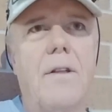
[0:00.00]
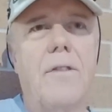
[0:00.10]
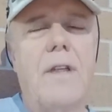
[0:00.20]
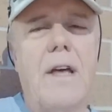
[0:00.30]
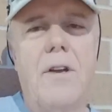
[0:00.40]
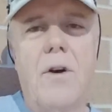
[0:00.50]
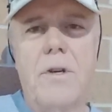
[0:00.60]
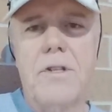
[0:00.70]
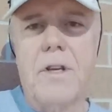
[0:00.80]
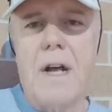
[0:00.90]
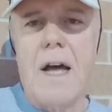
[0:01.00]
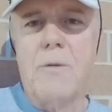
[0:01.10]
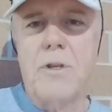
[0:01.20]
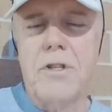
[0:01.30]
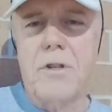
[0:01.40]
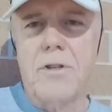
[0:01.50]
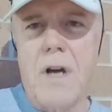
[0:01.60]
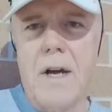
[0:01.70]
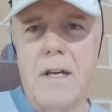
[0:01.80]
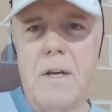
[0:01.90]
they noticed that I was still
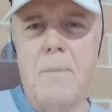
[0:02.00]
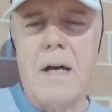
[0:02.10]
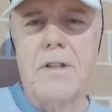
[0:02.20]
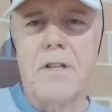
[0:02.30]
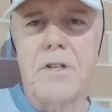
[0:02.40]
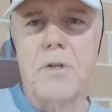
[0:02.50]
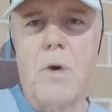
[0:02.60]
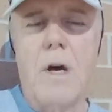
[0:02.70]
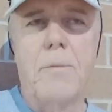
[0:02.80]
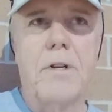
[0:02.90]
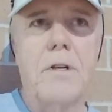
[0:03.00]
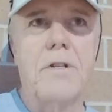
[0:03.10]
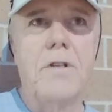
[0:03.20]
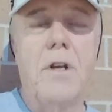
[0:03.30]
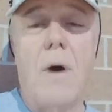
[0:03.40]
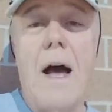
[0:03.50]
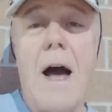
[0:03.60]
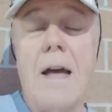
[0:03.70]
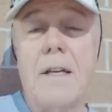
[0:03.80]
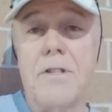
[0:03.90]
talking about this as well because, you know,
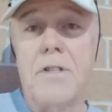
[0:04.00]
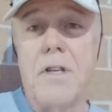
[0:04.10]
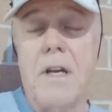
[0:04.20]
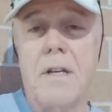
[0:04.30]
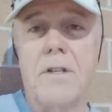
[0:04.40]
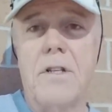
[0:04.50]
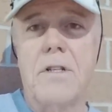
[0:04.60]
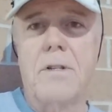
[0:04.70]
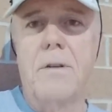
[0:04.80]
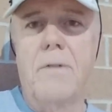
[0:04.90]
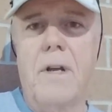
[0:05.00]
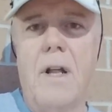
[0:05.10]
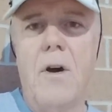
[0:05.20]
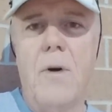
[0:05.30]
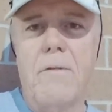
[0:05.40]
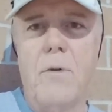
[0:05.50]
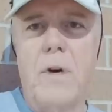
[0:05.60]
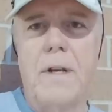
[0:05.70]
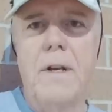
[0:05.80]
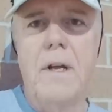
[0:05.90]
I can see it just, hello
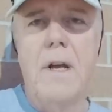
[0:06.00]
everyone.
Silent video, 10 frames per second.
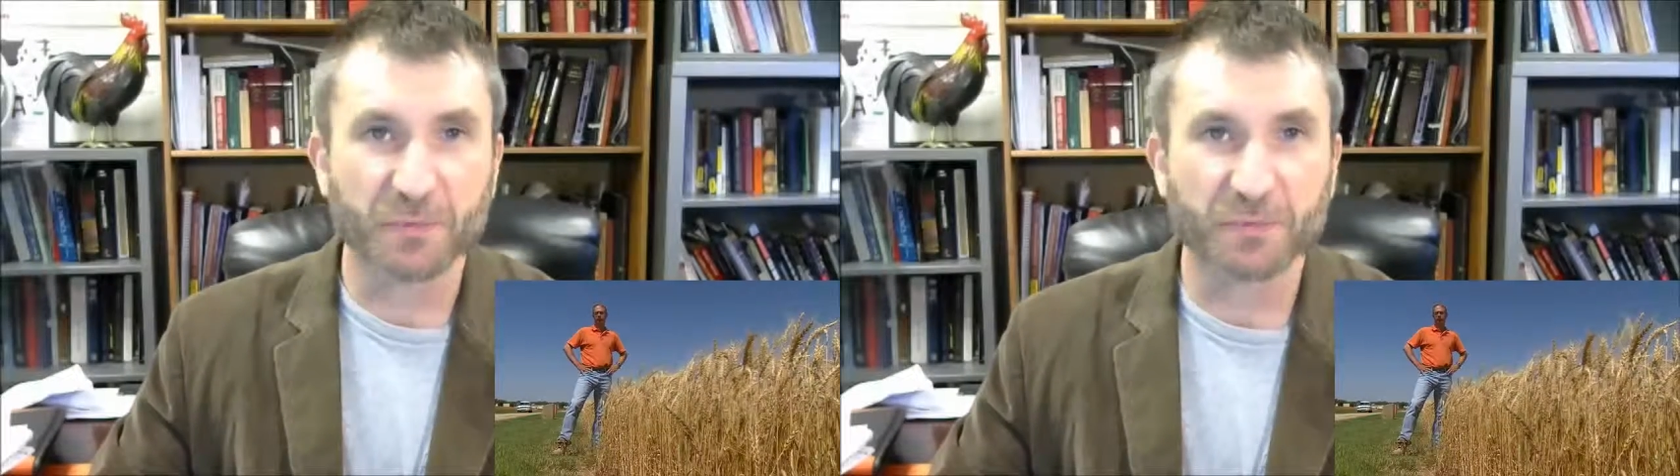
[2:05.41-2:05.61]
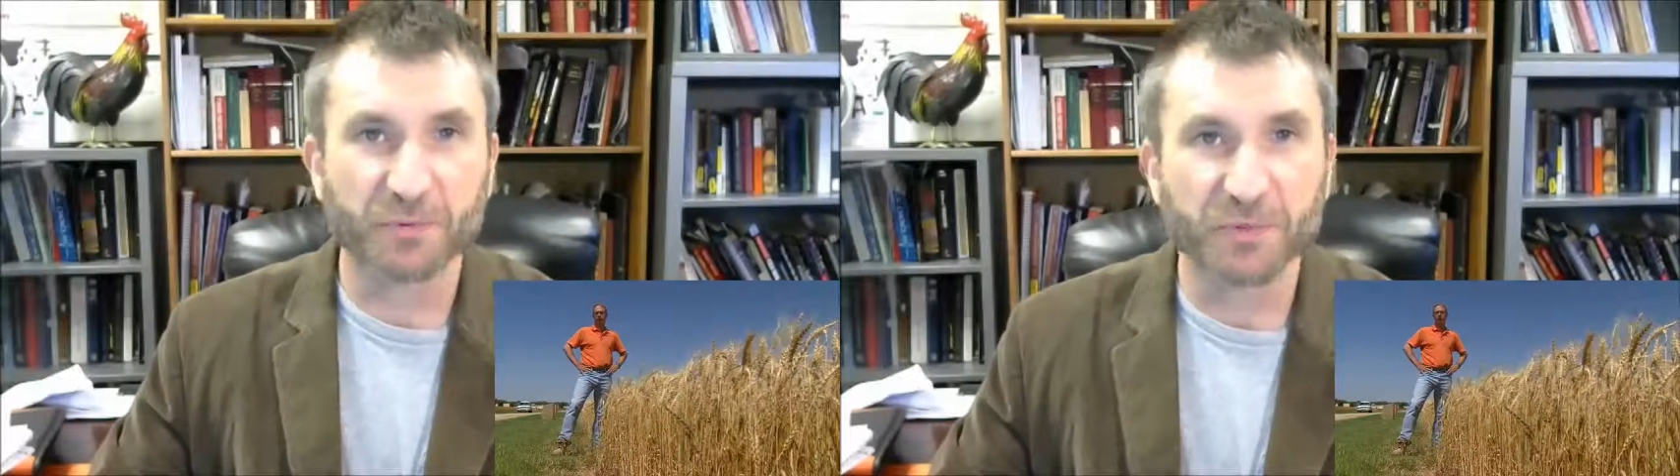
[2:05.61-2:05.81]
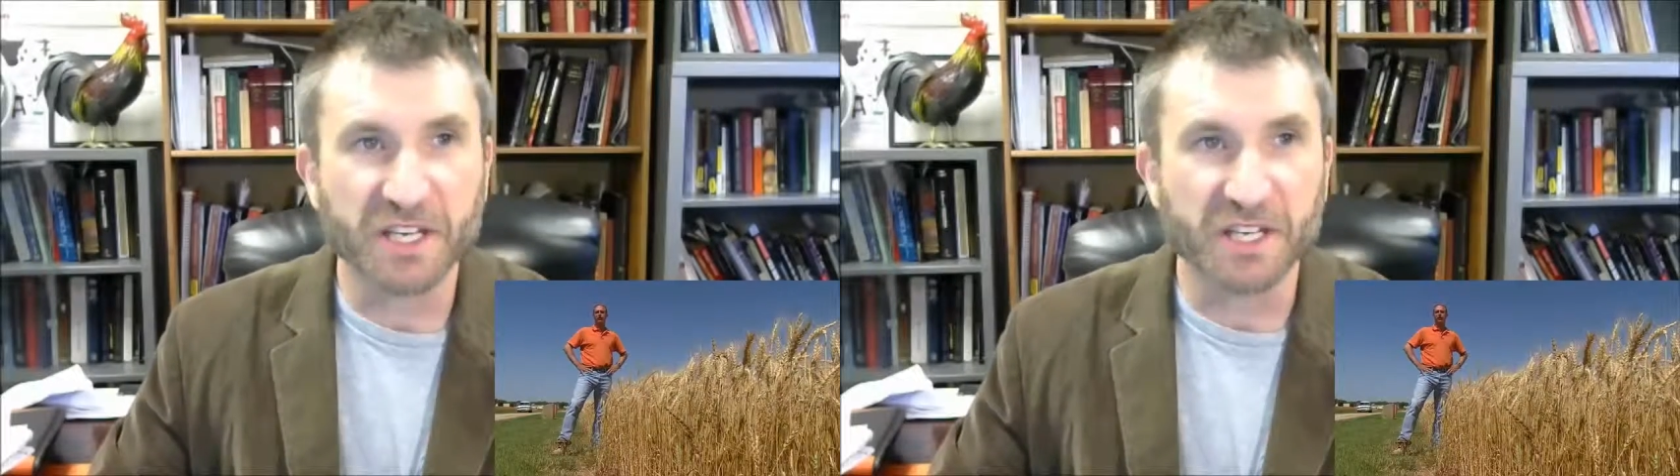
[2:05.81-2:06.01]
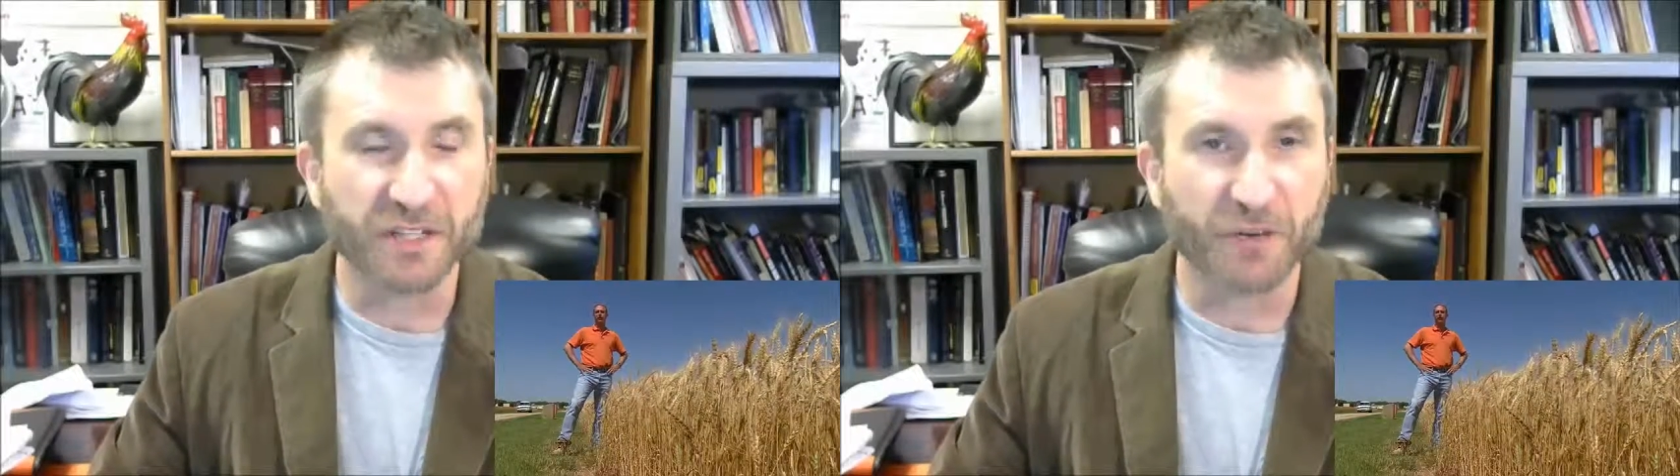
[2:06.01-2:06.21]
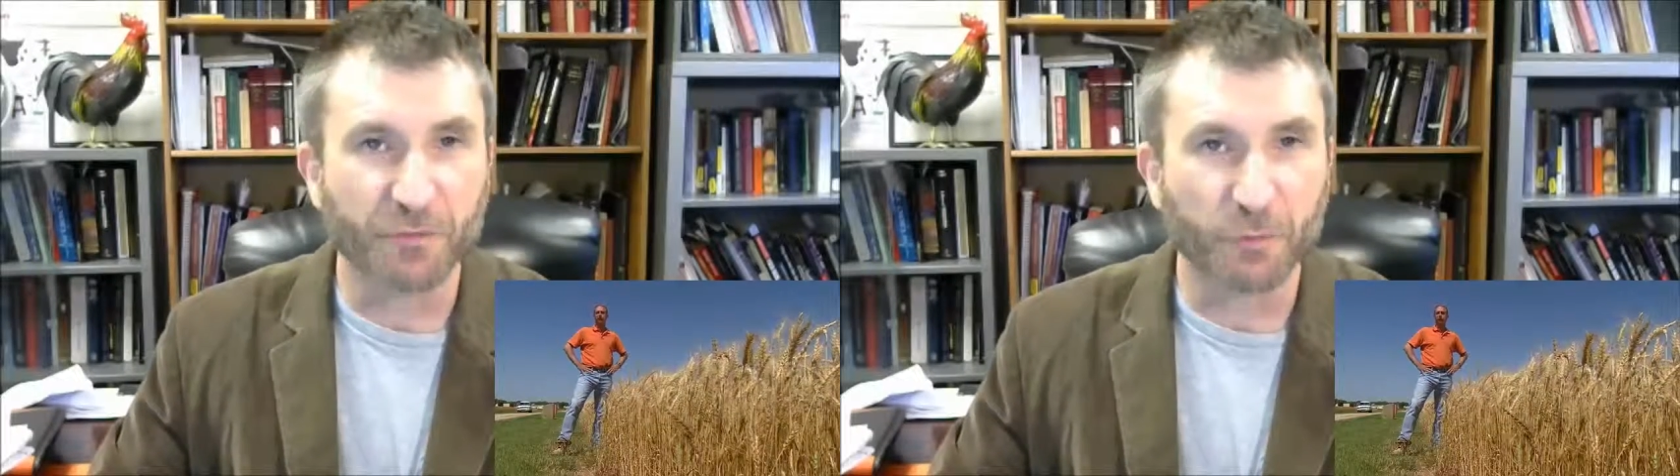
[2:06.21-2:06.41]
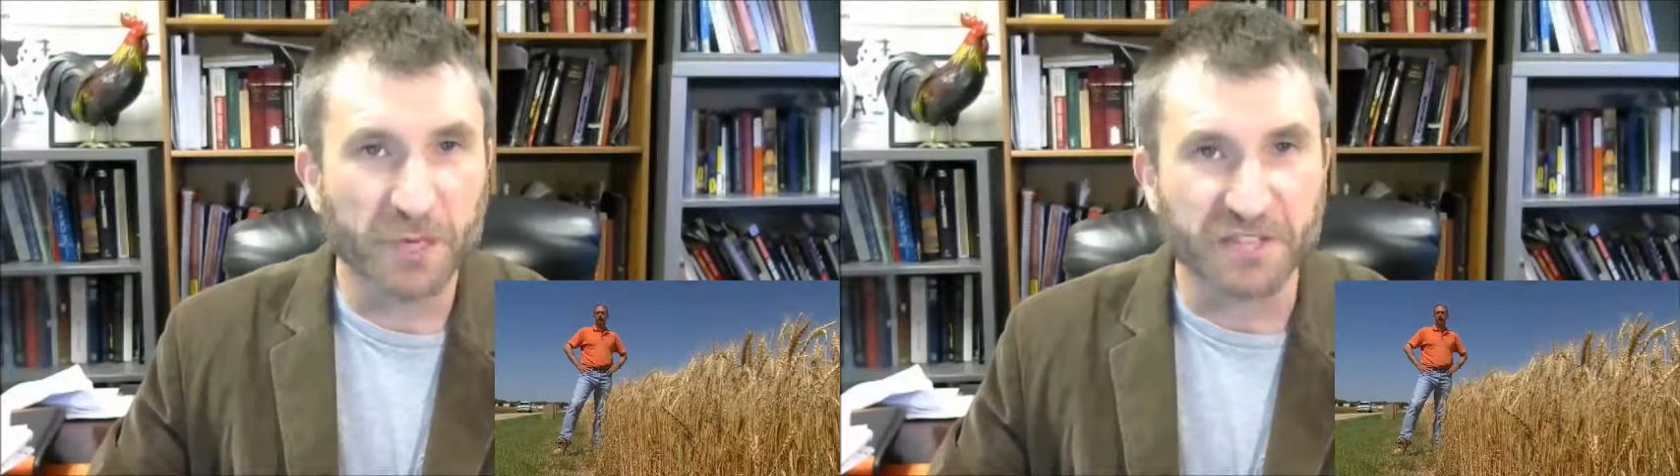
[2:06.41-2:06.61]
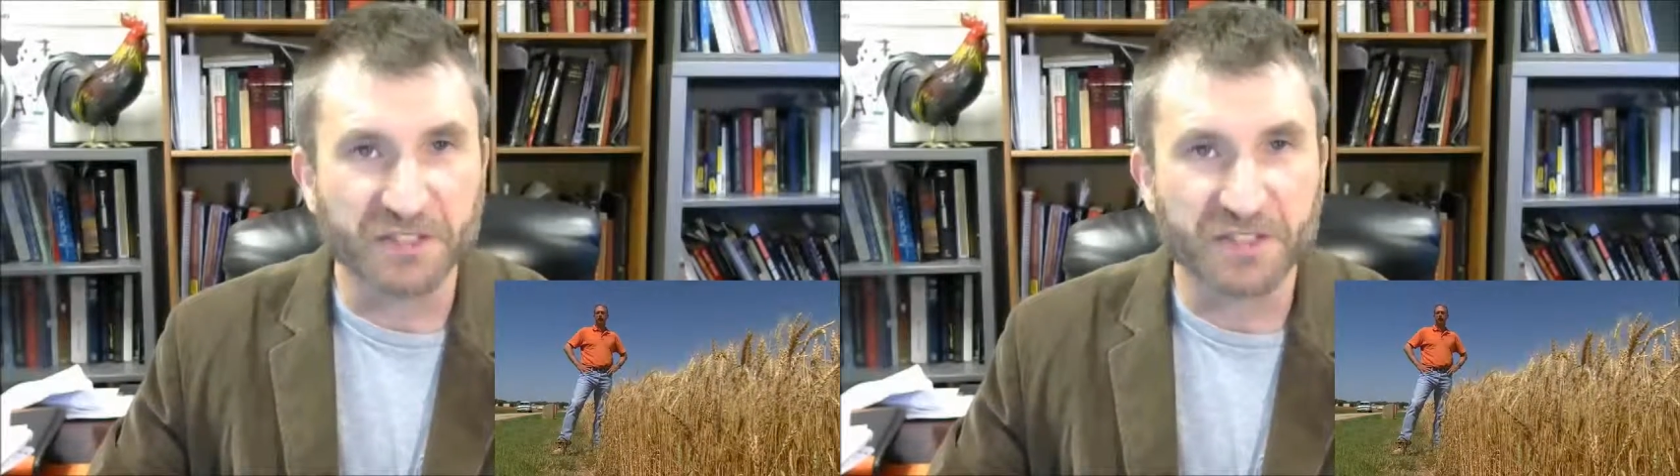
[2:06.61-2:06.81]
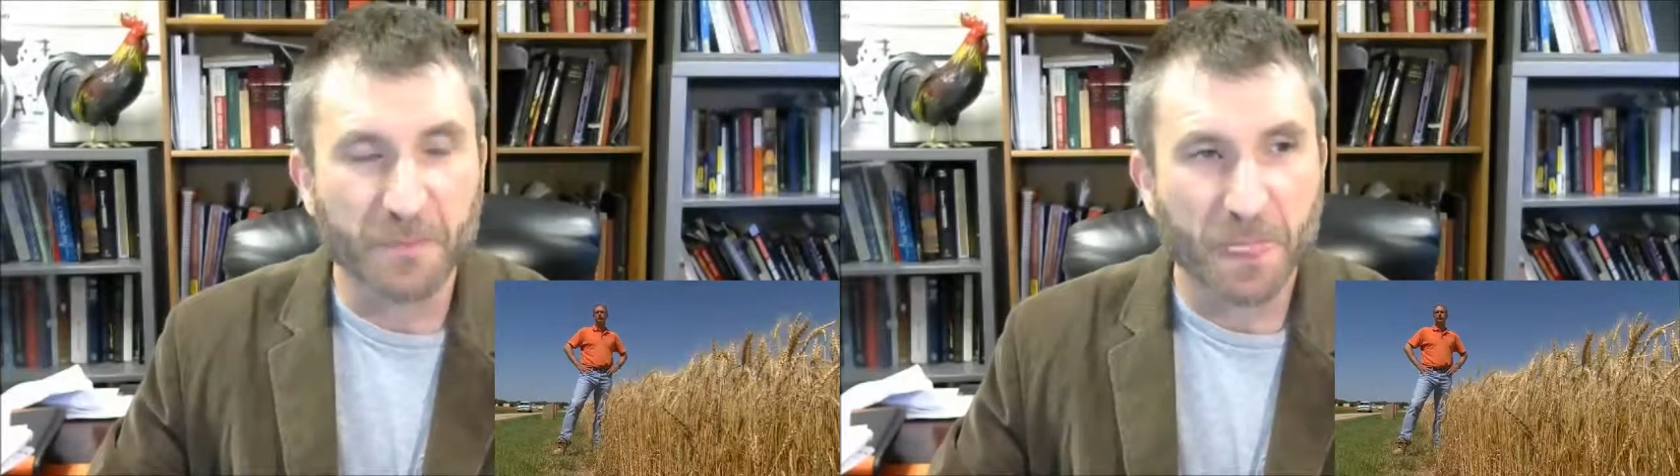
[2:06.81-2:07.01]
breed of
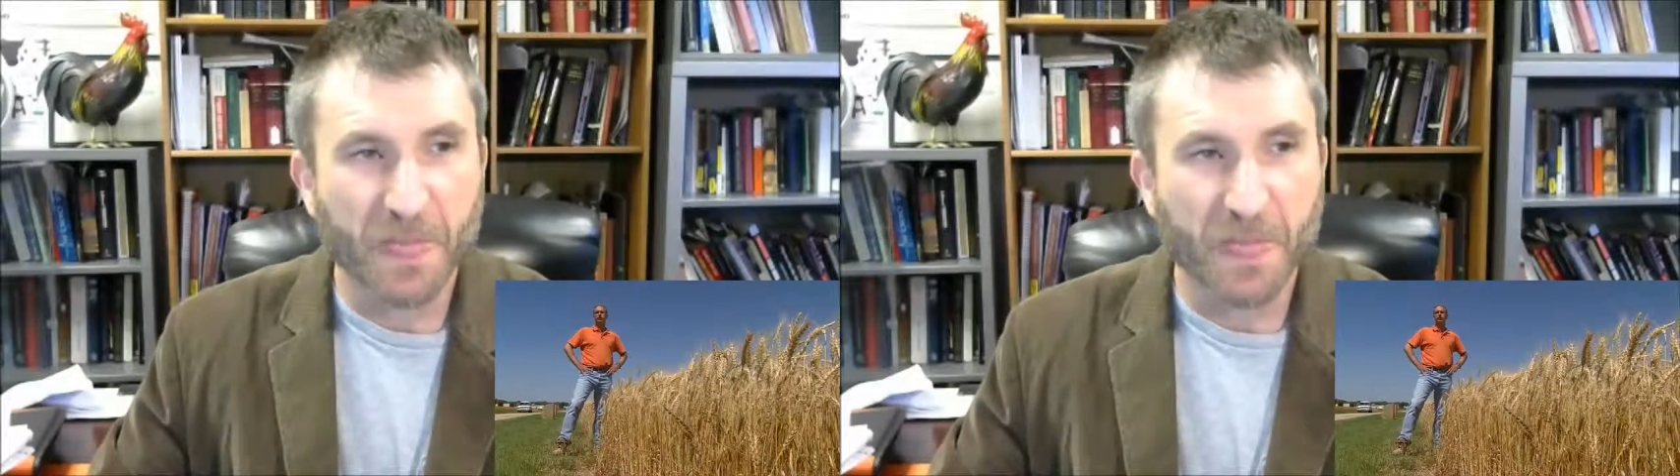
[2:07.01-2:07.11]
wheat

**AIM OF THE EXERCISE**:
Only the listing above, set down exactly and without pictures, belongs in the answer.

**RESPONSE FOR THIS EXERCISE**:
[0:00.00]
[0:00.10]
[0:00.20]
[0:00.30]
[0:00.40]
[0:00.50]
[0:00.60]
[0:00.70]
[0:00.80]
[0:00.90]
[0:01.00]
[0:01.10]
[0:01.20]
[0:01.30]
[0:01.40]
[0:01.50]
[0:01.60]
[0:01.70]
[0:01.80]
[0:01.90]
they noticed that I was still
[0:02.00]
[0:02.10]
[0:02.20]
[0:02.30]
[0:02.40]
[0:02.50]
[0:02.60]
[0:02.70]
[0:02.80]
[0:02.90]
[0:03.00]
[0:03.10]
[0:03.20]
[0:03.30]
[0:03.40]
[0:03.50]
[0:03.60]
[0:03.70]
[0:03.80]
[0:03.90]
talking about this as well because, you know,
[0:04.00]
[0:04.10]
[0:04.20]
[0:04.30]
[0:04.40]
[0:04.50]
[0:04.60]
[0:04.70]
[0:04.80]
[0:04.90]
[0:05.00]
[0:05.10]
[0:05.20]
[0:05.30]
[0:05.40]
[0:05.50]
[0:05.60]
[0:05.70]
[0:05.80]
[0:05.90]
I can see it just, hello
[0:06.00]
everyone.
Silent video, 10 frames per second.
[2:05.41-2:05.61]
[2:05.61-2:05.81]
[2:05.81-2:06.01]
[2:06.01-2:06.21]
[2:06.21-2:06.41]
[2:06.41-2:06.61]
[2:06.61-2:06.81]
[2:06.81-2:07.01]
breed of
[2:07.01-2:07.11]
wheat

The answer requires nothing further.